**THE TASK**
Look through the entries below for the line with "[00:09:06.61]" and the line with "[00:09:07.61]", then give again exactly those two lines and all lines between them, minus the pictures.

SOURCE DATA section start

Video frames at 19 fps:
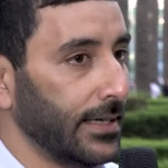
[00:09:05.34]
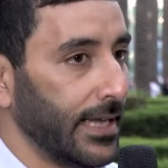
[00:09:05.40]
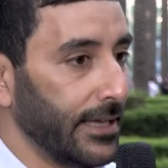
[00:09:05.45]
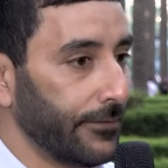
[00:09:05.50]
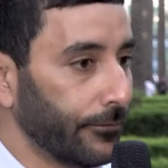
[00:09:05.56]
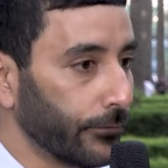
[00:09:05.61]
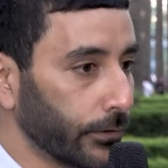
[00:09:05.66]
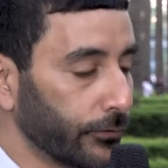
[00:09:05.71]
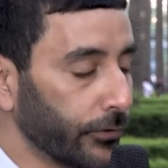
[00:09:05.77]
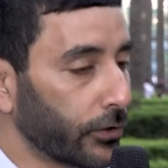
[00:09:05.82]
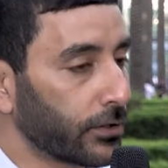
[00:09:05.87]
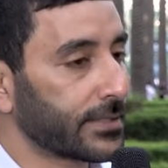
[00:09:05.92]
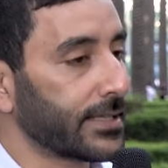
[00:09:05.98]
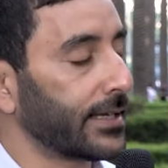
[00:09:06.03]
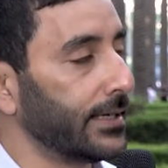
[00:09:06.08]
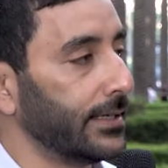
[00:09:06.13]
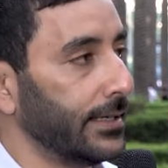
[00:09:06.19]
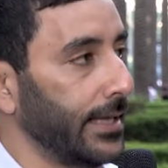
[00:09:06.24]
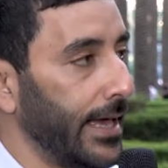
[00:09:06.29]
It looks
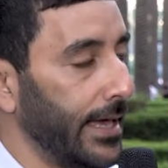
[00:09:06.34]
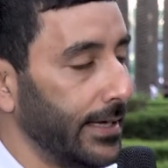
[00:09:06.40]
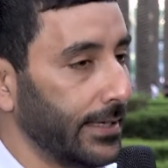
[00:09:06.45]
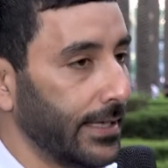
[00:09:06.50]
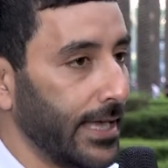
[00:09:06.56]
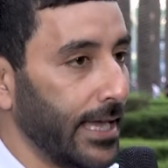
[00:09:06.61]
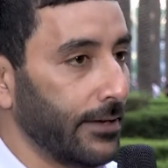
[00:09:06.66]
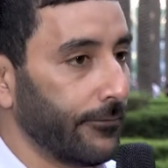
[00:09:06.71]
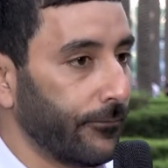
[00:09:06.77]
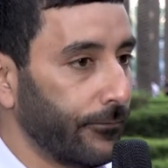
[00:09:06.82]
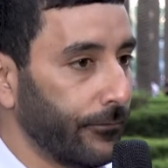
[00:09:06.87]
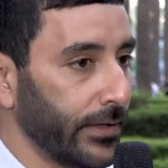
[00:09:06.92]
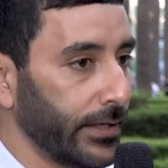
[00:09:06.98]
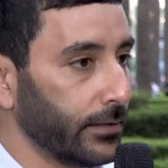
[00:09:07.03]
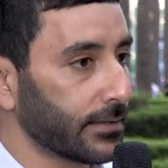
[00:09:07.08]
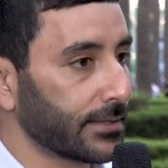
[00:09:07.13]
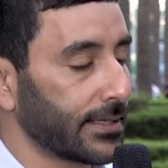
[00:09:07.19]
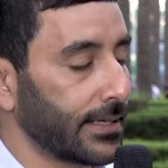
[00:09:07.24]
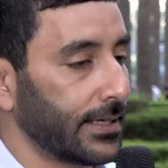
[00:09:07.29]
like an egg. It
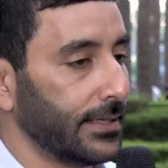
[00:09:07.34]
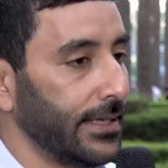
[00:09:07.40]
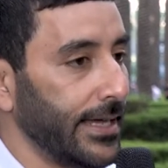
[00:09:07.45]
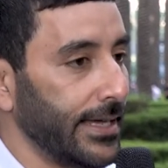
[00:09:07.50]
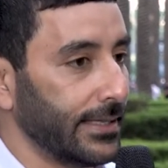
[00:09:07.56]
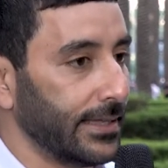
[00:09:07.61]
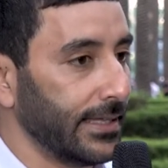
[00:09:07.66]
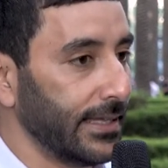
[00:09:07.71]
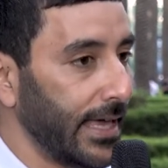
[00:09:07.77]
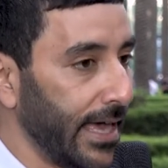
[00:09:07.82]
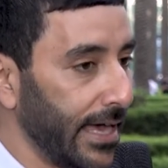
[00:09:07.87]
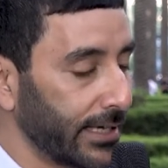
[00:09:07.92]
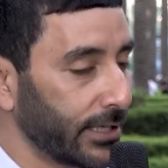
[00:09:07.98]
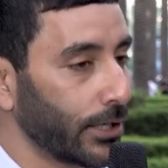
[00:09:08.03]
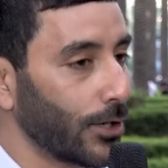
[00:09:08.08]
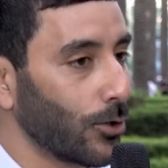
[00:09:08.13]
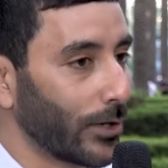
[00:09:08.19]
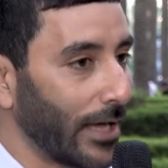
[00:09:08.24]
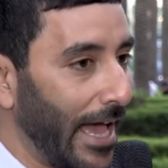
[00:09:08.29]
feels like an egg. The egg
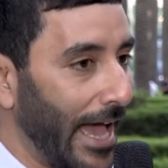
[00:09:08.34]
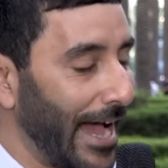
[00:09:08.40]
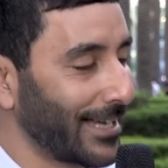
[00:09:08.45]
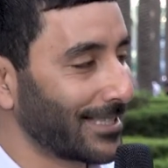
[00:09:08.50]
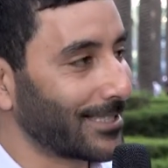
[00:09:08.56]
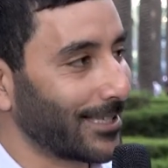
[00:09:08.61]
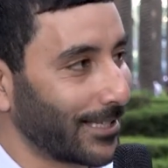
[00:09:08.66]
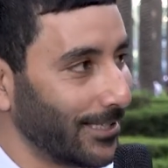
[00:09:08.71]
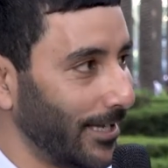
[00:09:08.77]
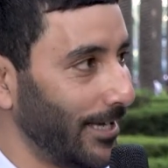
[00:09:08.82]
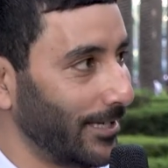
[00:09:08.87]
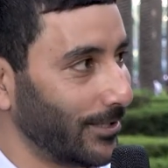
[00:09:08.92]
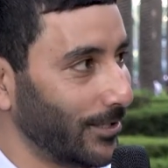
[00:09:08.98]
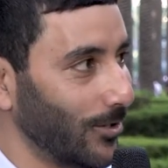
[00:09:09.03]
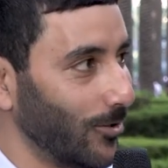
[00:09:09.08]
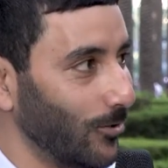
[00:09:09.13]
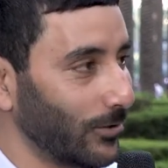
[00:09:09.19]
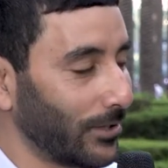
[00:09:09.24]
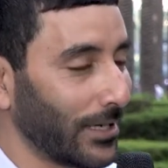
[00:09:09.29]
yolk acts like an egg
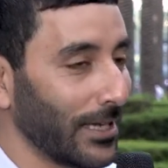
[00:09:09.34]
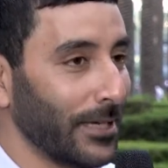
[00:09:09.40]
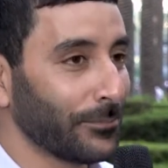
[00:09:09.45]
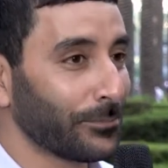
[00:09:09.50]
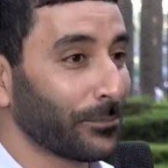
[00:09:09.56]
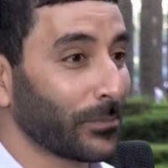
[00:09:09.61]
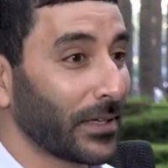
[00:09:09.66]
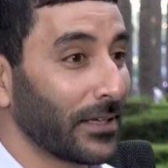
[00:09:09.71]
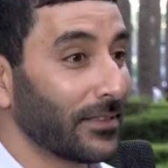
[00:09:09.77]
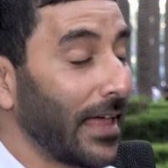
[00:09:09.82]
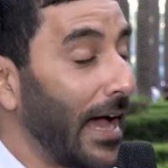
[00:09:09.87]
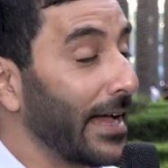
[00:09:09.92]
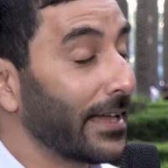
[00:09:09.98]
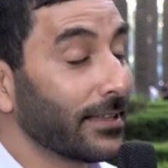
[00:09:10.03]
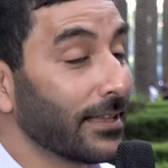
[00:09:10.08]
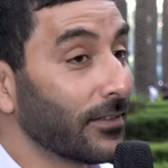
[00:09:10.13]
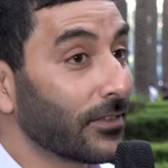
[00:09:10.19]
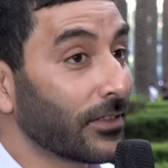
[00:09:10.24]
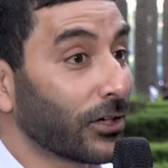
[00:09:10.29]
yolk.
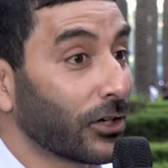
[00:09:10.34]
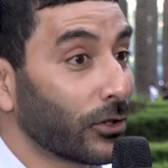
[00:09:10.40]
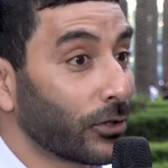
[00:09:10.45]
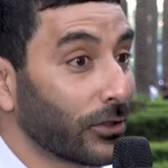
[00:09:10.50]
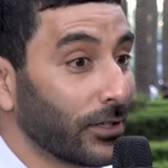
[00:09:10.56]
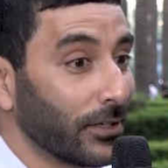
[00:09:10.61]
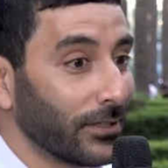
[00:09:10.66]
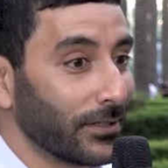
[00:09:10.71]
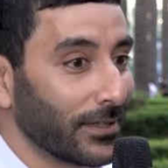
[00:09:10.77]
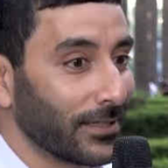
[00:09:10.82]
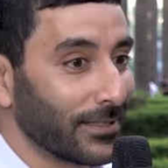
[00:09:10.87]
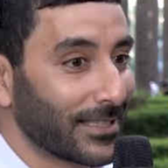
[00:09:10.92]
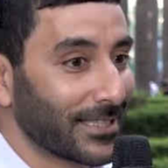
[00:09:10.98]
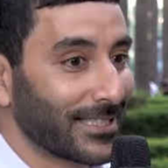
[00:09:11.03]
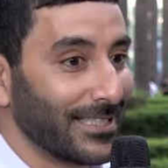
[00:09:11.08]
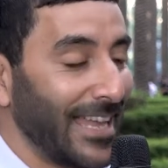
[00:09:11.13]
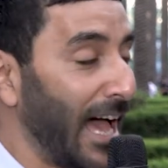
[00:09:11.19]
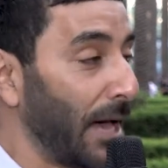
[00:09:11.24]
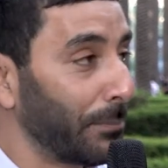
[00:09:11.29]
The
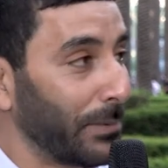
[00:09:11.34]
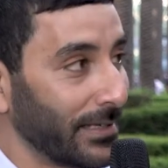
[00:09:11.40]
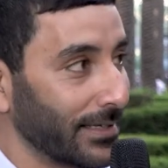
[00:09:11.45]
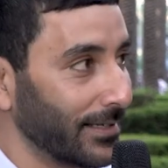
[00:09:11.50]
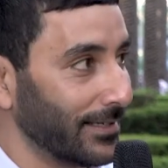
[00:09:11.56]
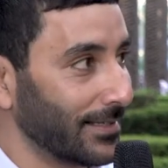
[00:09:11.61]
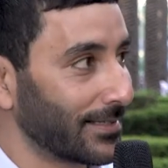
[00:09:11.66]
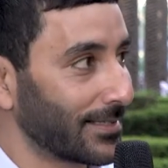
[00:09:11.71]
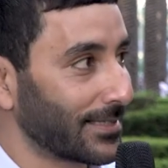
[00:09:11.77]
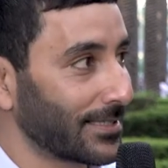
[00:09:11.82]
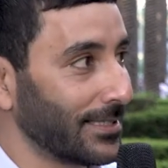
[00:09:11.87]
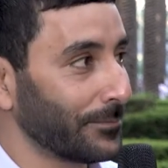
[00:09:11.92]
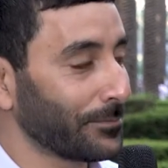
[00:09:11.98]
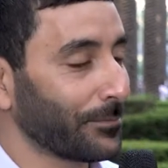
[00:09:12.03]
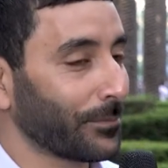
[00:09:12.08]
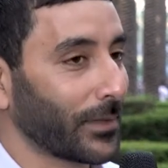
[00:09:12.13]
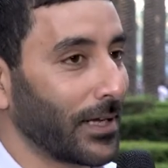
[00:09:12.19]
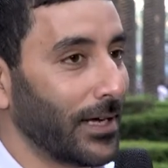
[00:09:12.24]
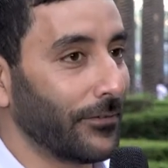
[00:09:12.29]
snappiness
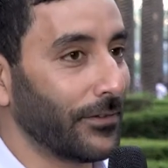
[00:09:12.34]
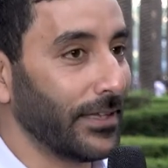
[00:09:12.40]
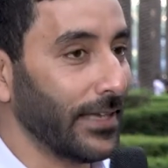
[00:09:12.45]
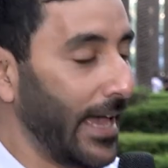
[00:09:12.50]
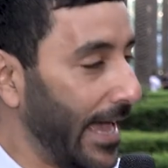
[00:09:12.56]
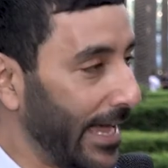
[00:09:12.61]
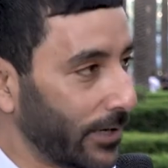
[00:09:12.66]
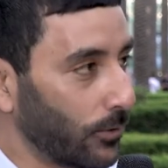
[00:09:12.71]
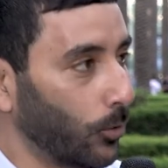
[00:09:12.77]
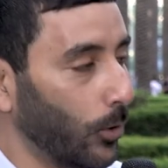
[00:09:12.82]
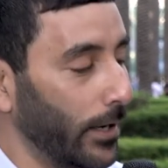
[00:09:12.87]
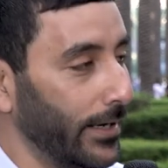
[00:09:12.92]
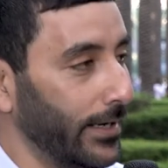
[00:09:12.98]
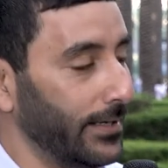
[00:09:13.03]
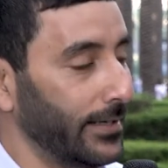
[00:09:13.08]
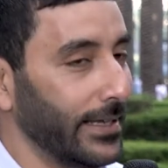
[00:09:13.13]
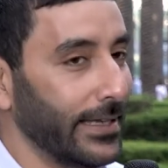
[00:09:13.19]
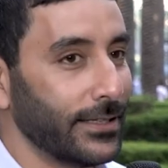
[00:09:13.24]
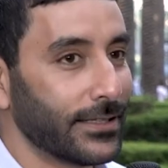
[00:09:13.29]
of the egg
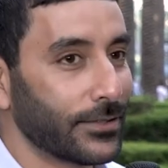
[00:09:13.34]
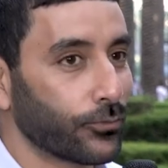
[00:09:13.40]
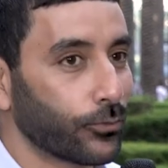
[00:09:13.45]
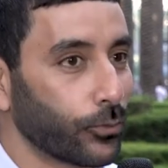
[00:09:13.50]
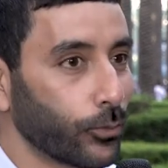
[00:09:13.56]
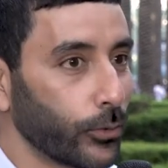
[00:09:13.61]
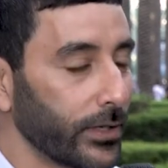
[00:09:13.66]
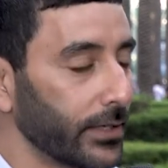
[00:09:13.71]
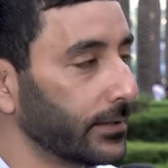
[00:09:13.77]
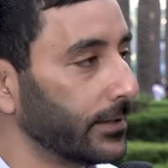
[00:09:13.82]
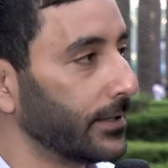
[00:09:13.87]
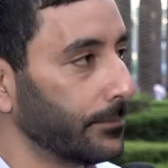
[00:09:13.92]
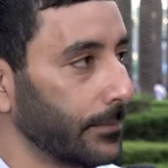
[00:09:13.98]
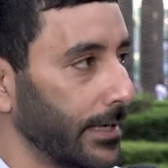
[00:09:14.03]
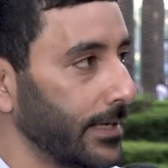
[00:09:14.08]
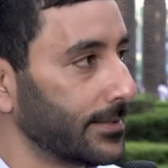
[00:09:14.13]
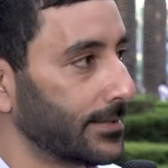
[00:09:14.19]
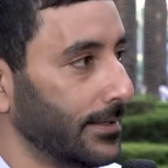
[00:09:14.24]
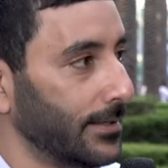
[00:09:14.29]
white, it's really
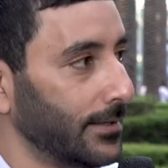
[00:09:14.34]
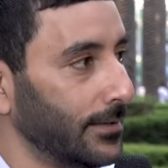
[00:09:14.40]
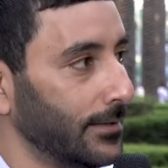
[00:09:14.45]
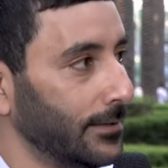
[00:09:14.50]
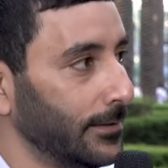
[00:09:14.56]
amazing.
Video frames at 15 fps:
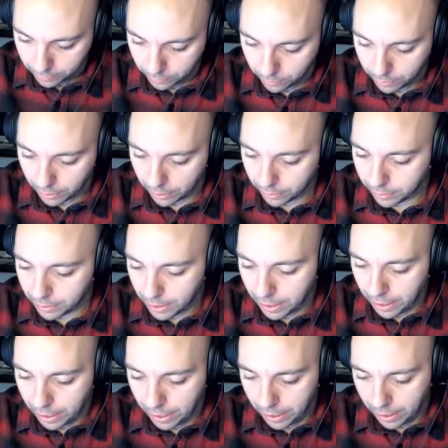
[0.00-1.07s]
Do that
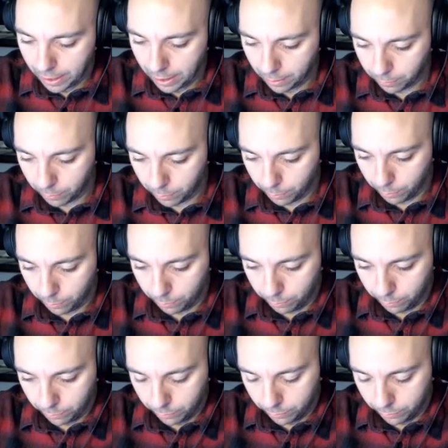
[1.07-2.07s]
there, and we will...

SOURCE DATA section end

**ANSWER SECTION**
[00:09:06.61]
[00:09:06.66]
[00:09:06.71]
[00:09:06.77]
[00:09:06.82]
[00:09:06.87]
[00:09:06.92]
[00:09:06.98]
[00:09:07.03]
[00:09:07.08]
[00:09:07.13]
[00:09:07.19]
[00:09:07.24]
[00:09:07.29]
like an egg. It
[00:09:07.34]
[00:09:07.40]
[00:09:07.45]
[00:09:07.50]
[00:09:07.56]
[00:09:07.61]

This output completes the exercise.